Minerals Management Service Home Page           Home Pages at MMS          Search the MMS web                    Learn More About MMS          Whats New At MMS U.S Department of the Interior Home Page
Prospects For Development of Alaska Natural Gas: A Review
by Kirk W. Sherwood, James D. Craig

Special Report
January 2001

 

Executive Summary

Alaska Gas: Key Drivers and Issues
  • The first gas production from northern Alaska will focus on the proven, low-cost reserves at Prudhoe Bay (26 tcf).
  • The most likely scenario for exports of northern Alaska gas is a gas pipeline down existing highways from Prudhoe Bay to Alberta, Canada.

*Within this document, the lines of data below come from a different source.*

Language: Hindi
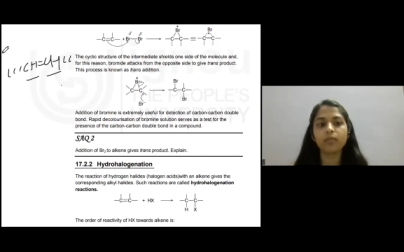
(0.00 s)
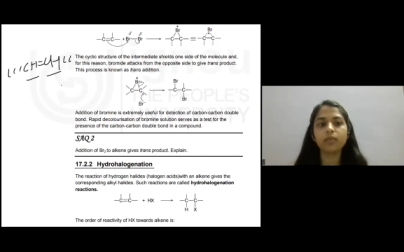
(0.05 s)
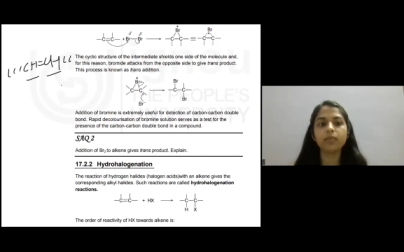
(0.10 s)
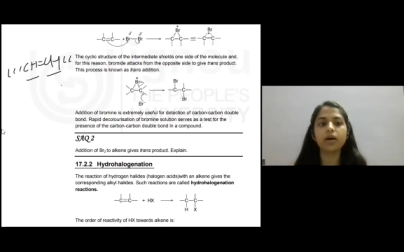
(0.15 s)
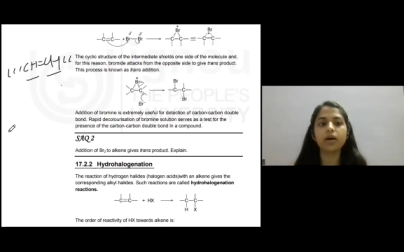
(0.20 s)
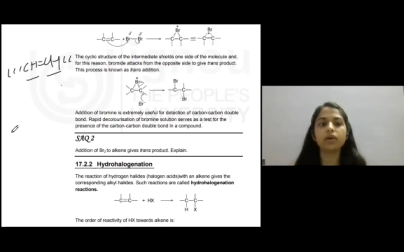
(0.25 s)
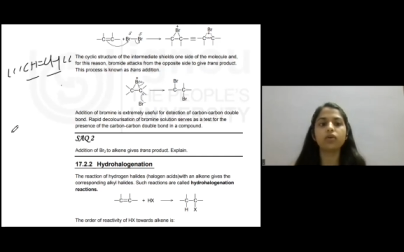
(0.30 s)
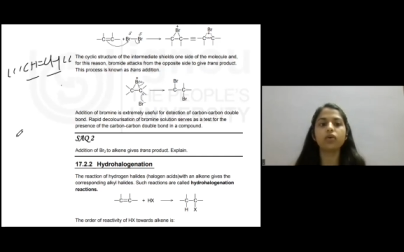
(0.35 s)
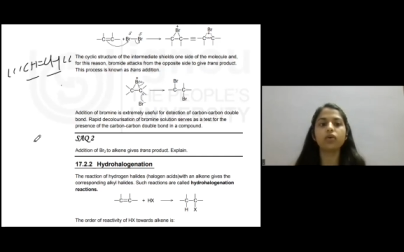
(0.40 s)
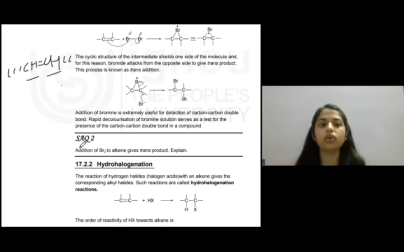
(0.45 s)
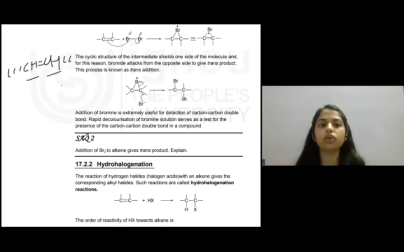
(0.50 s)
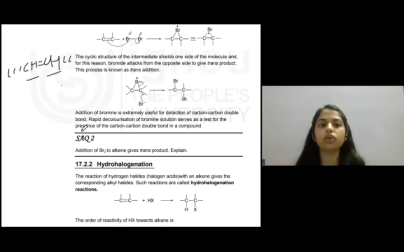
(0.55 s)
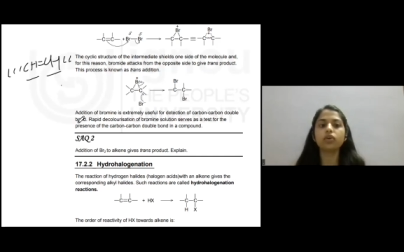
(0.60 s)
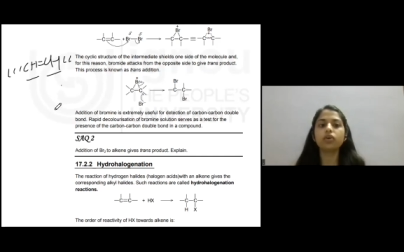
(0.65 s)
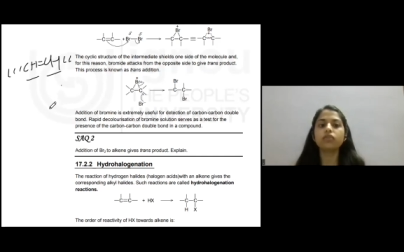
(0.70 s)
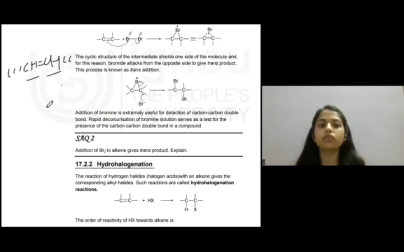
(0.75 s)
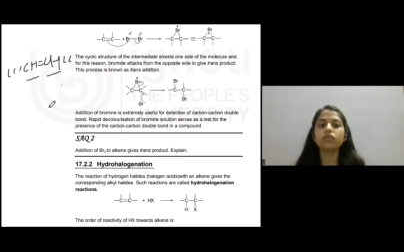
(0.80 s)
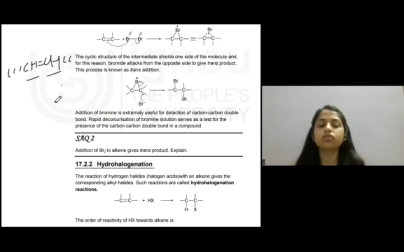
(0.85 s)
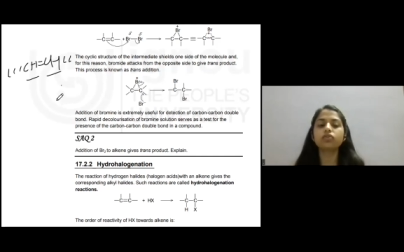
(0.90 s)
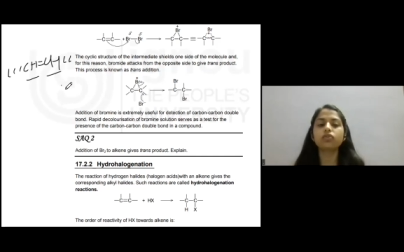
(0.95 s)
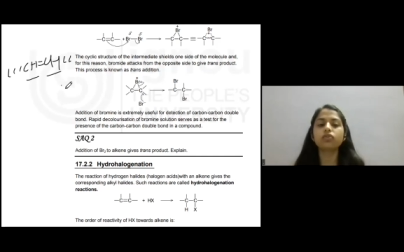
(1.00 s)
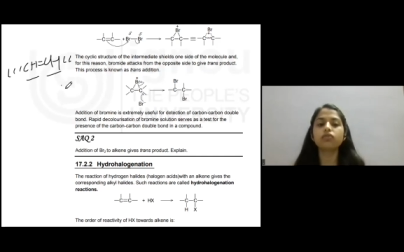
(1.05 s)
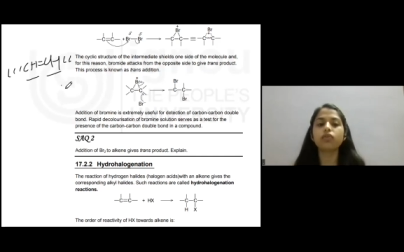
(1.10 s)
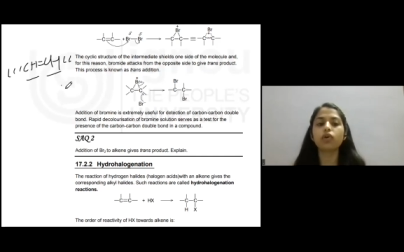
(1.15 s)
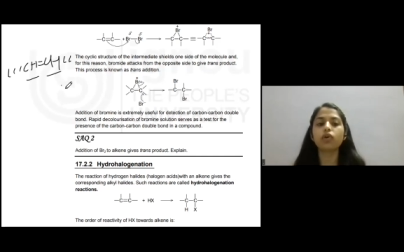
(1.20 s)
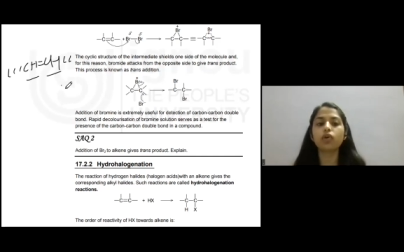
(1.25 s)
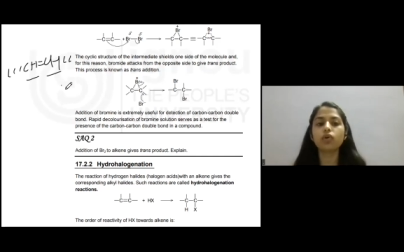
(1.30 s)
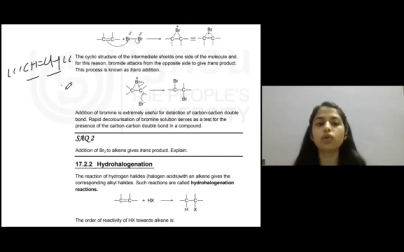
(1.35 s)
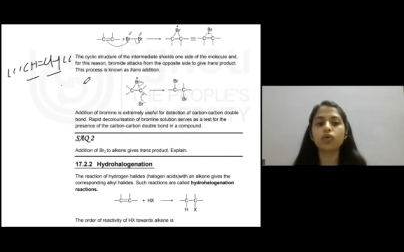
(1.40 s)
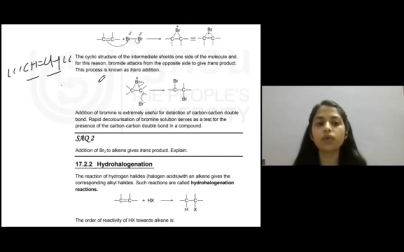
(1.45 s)
पे मार्कोनिकॉव रूल
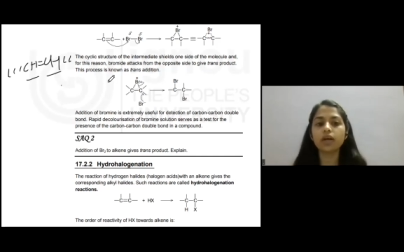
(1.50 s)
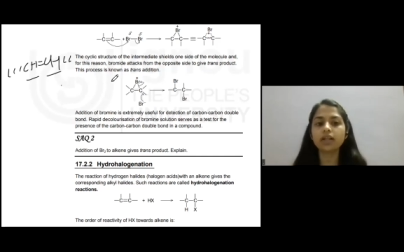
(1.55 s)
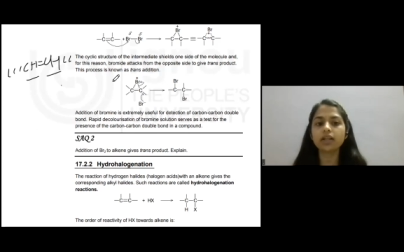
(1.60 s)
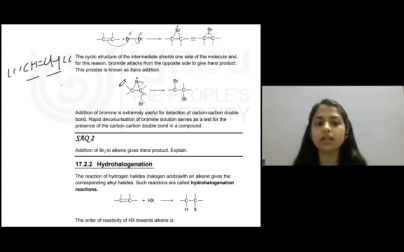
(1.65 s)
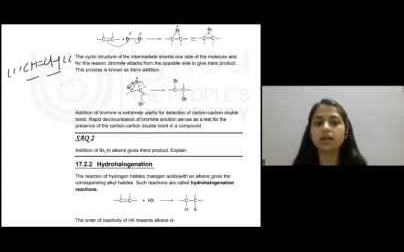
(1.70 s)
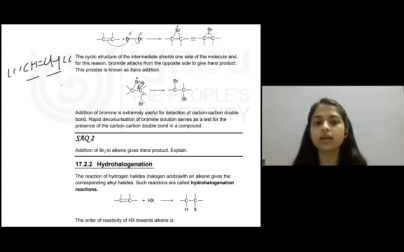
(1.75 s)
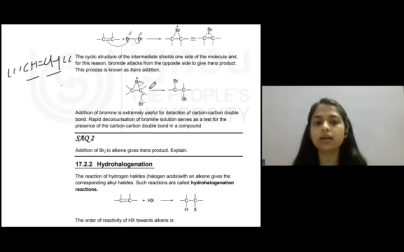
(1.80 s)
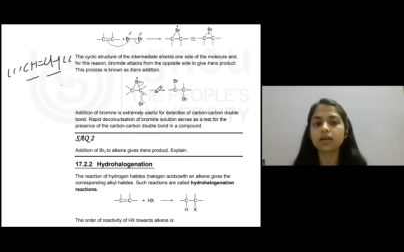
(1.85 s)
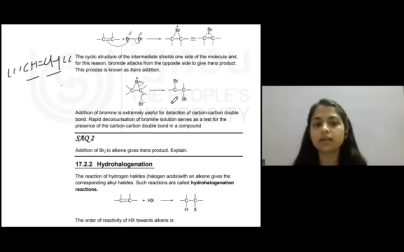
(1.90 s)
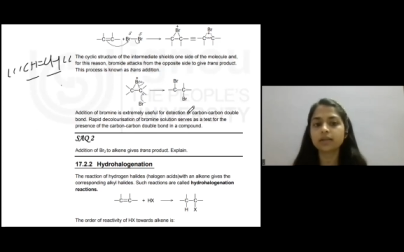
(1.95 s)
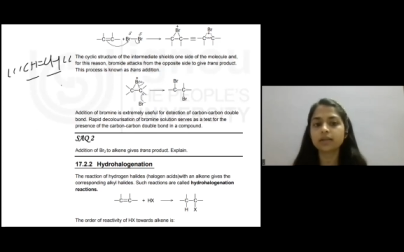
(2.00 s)
फॉलो हो रहा था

No decision has yet been announced. The State of Alaska, Yukon Territory, and most stakeholders advocate a highway route. Existing regulatory permits and international treaties, subject to review, authorize the highway route.
  • Phillips Alaska estimates that prices above $3.50/mcf at Chicago city gate are needed for economic success. Chicago city gate prices were approximately $8/mcf in January 2001.
  • Gas delivery to U.S. via gas pipeline from Prudhoe Bay is not expected before years 2007-2010. Regulatory delays or litigation could delay it.
  • The gas pipeline will be sized for efficient transportation of the known gas reserves at Prudhoe Bay. For a 4.0 billion cubic feet per day pipeline, excess capacity would become available in year 2023 (assuming a 2007 start up).
  • Cook Inlet remaining natural gas reserves (2.56 tcf) will be depleted by year 2012. New gas sources must be located soon to supply the majority of the State’s population which lives in the area around Cook Inlet.
  • The most attractive gas province in the Bering Sea is North Aleutian basin, which is closed by moratorium until year 2012.
  • LNG export models are required for future Bering Sea gas production. Potential gas resources cannot be taken to the U.S. West Coast because there are no LNG receiving facilities. The most likely LNG export models deliver gas to Japan or other Asian Pacific Rim countries.
  • Alaska has a huge resource base of discovered and undiscovered gas (217.91 tcf), but 88 percent of this gas is undiscovered. Expensive and time-consuming exploration programs will be required to identify new commercial gas fields.

Summary

Alaska contains 39.88 trillion cubic feet (tcf) of gas remaining in developed and known undeveloped fields. Some of this gas is in fields too small or remote to justify economic development. Of the known gas reserves, 26.92 tcf may be considered available for export at appropriate market prices and pending construction of new gas transportation systems. Most of this gas is in onshore fields and mostly beneath State of Alaska surface or submerged lands. No Federal offshore gas reserves are considered to be readily available for export at present.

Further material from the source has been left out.